- WORK ORDER:
Please output the records below in full, exactly as given, but without the images.

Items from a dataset
==*==

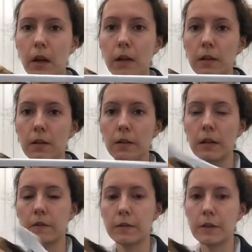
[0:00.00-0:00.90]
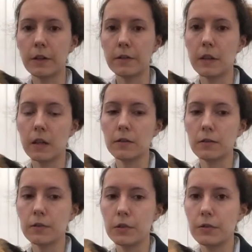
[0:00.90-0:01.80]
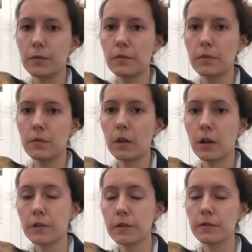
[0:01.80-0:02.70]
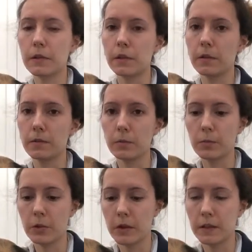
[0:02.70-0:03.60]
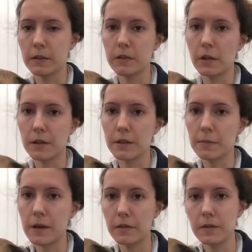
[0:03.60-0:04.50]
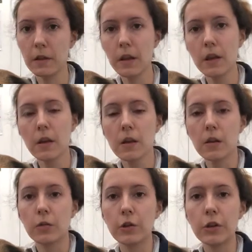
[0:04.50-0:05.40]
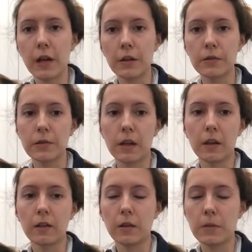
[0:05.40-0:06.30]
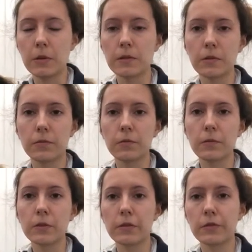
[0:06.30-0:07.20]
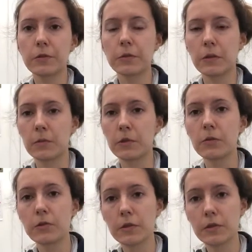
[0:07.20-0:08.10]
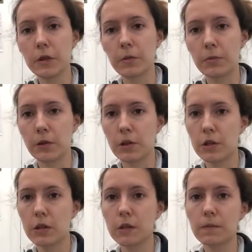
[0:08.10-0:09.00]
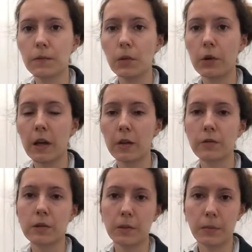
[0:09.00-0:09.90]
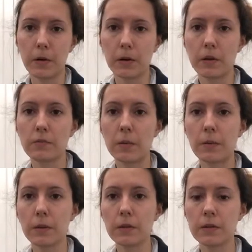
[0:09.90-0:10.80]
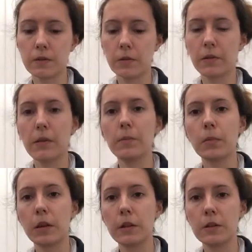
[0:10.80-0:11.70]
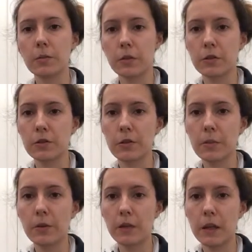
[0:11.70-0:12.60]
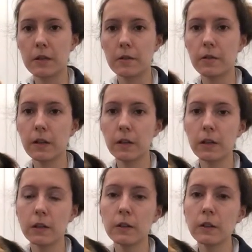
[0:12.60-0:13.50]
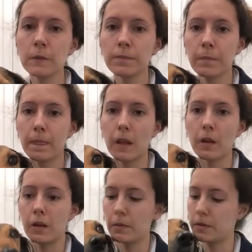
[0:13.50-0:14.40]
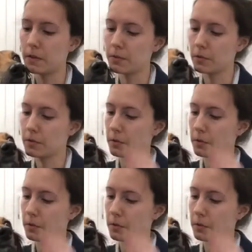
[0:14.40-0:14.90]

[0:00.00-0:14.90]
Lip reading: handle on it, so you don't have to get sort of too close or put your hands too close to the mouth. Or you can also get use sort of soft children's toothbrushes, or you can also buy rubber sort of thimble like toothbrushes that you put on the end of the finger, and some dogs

==*==

- ANSWER BELOW:
[0:00.00-0:00.90]
[0:00.90-0:01.80]
[0:01.80-0:02.70]
[0:02.70-0:03.60]
[0:03.60-0:04.50]
[0:04.50-0:05.40]
[0:05.40-0:06.30]
[0:06.30-0:07.20]
[0:07.20-0:08.10]
[0:08.10-0:09.00]
[0:09.00-0:09.90]
[0:09.90-0:10.80]
[0:10.80-0:11.70]
[0:11.70-0:12.60]
[0:12.60-0:13.50]
[0:13.50-0:14.40]
[0:14.40-0:14.90]

[0:00.00-0:14.90]
Lip reading: handle on it, so you don't have to get sort of too close or put your hands too close to the mouth. Or you can also get use sort of soft children's toothbrushes, or you can also buy rubber sort of thimble like toothbrushes that you put on the end of the finger, and some dogs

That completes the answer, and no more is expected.